Setting up on K9 was not hasslefree either.
- Configuration page just says no providers present, does not suggest any solutions.
- K9 website mentions
OpenKeychain. F-droid has
OpenKeychain: Easy PGP. Anyone trained to be security-safe flinches here: subtle naming differences are a sure way to install spyware crap on commercial webstores. I took a chance and it is the correct program, but beforehand it is confusing precisely because you have to turn off behaviour that is otherwise essential (do not install similar named apps).
- During key generation crash, but key appears to be there. After trying to delete and revoke I deduce key upload probably failed (it is not on
keyserver.ubuntu.com, which isn’t listed anywhere either but appears in the errorlog when you wait a while on the key screen and a key import error appears.) Manually checking the keyserver URL reveiled that it was down. Fifteen minutes later it was up. There appears to be no way to publish the public key manually.
- In K9 I set OpenKeychain as OpenPGP app. No Autocrypt options appeared.
- Although OpenKeychain asked Contact-access, it does not reveal for which contacts keys were found. Also in K9 there is no feedback beforehand. A contact whom I know has a key published on
pgp.mit.eduwas listed as not supporting encryption.
You can feel where this is going: a resounding downvote for the entire process. Although I’d like to believe I’m not clueless, I did not manage to setup PGP email encryption, and I do blame the software for being obtuse. I suppose it is entirely geared towards people working in organizations (formal or not) already intimately familiar with PGP. I also suppose I must have hit a bug in Thunderbird. The fact that the setup procedure has bugs in both pieces of software does not leave the impression of solidity however, and it feels a lot like the early Linux-days, where having the time and skill to troubleshoot was essential and seen as a rite of passage. Today I expect something different, and I now know why PGP has next to no adoption: only those who really care (for either personal safety or authentication reasons) can manage. I am proud to have converted my closest family to Signal, and I chose Autocrypt so that I might have a chance with them too, without forcing them to switch to third party providers (Tutanota, Protonmail, etc.). That is not going to happen however, because this is a process that even I cannot tolerate.
Since the third parties mentioned are all siloed and/or require that you trust them because they hold your private keys, I don’t see any good way forward. Custom domains, which I think is an important component to being independently secure, cost money with all of them, and good amounts too. Only Tutanota has a reasonable price of 1 EUR/month where I could hook up my domain and send non-Tutanota contacts links to my encrypted message, which is fine on occasion but untenable as a matter of course.

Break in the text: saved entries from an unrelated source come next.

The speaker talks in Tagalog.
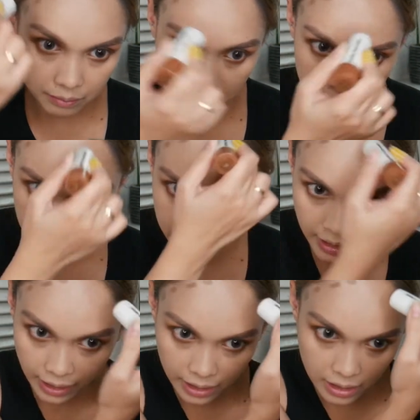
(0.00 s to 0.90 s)

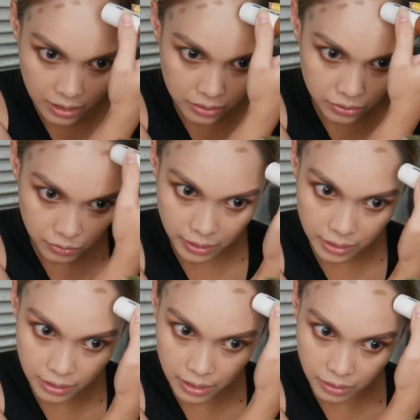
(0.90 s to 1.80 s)
mag-dry. So, I
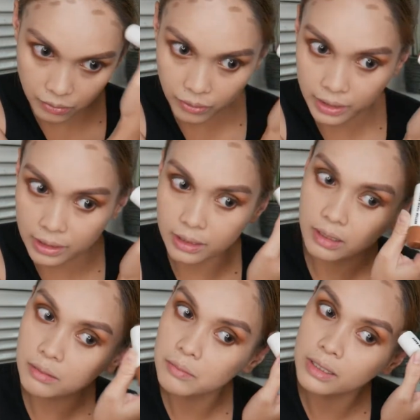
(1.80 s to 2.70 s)
think okay
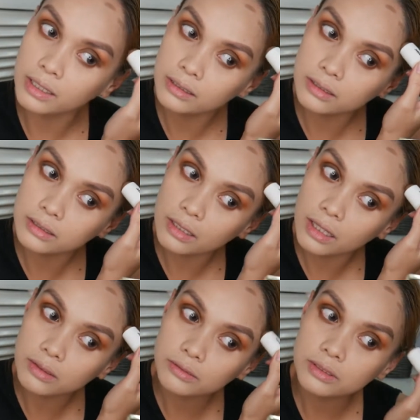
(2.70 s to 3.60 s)
lang. Mag-add na
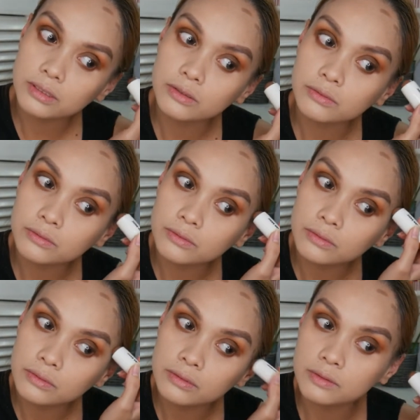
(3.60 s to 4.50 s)
tayo dito.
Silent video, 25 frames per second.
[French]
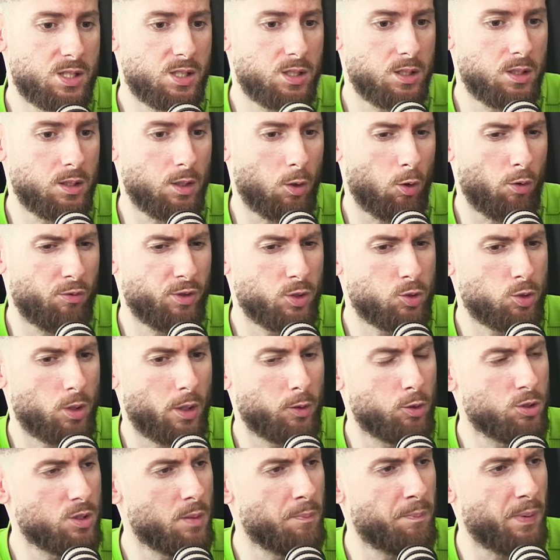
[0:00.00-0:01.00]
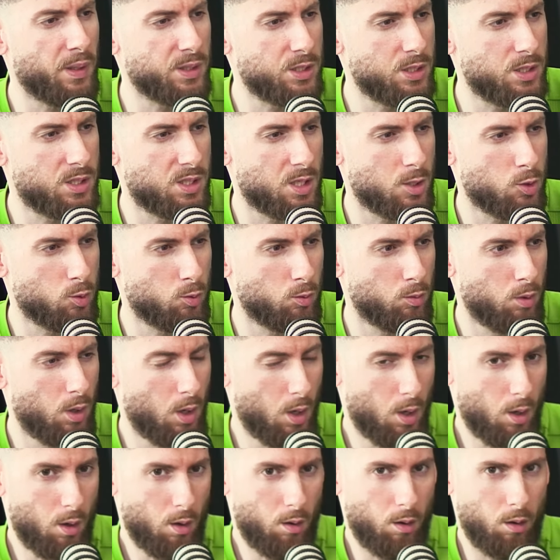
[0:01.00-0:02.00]
il revient sur la deuxième partie de saison. Mm.
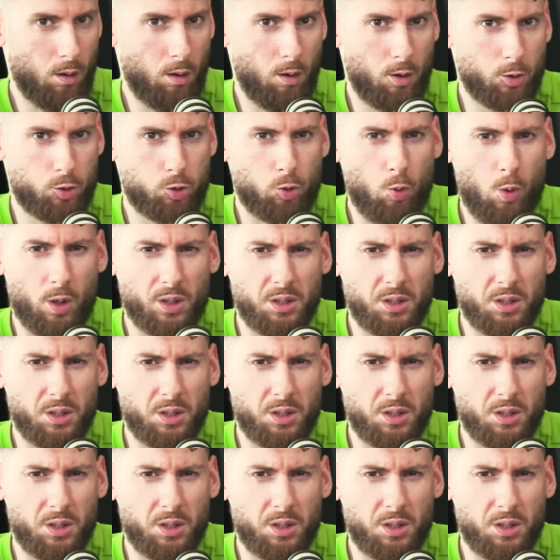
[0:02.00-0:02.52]
Euh, je crois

So, I think I’ll check in on Enigmail with a new release to see if things were fixed. Until then I’ll continue to do what I’ve done so far:
- Assume email is compromised. Just accept it: even if I am secure, 99% of my contacts will not be, and will use hosters that not to be trusted.
- Have a custom domain, so that options remain open
- Avoid hosters in US jurisdictions (
- Do not use the hoster for email storage, so that data mining or trawling by state actors will result in little data. That is: I save important emails to disk (which I prefer anyway, I store them in my regular document file hierarchy) and delete email that’s read and has no lasting value (which is nearly all email). Every now and then I cleanup by selected all mail older than N months and delete it all.
- Use any of the secure third parties for disposable purposes, they’re better protected than the mainstream options.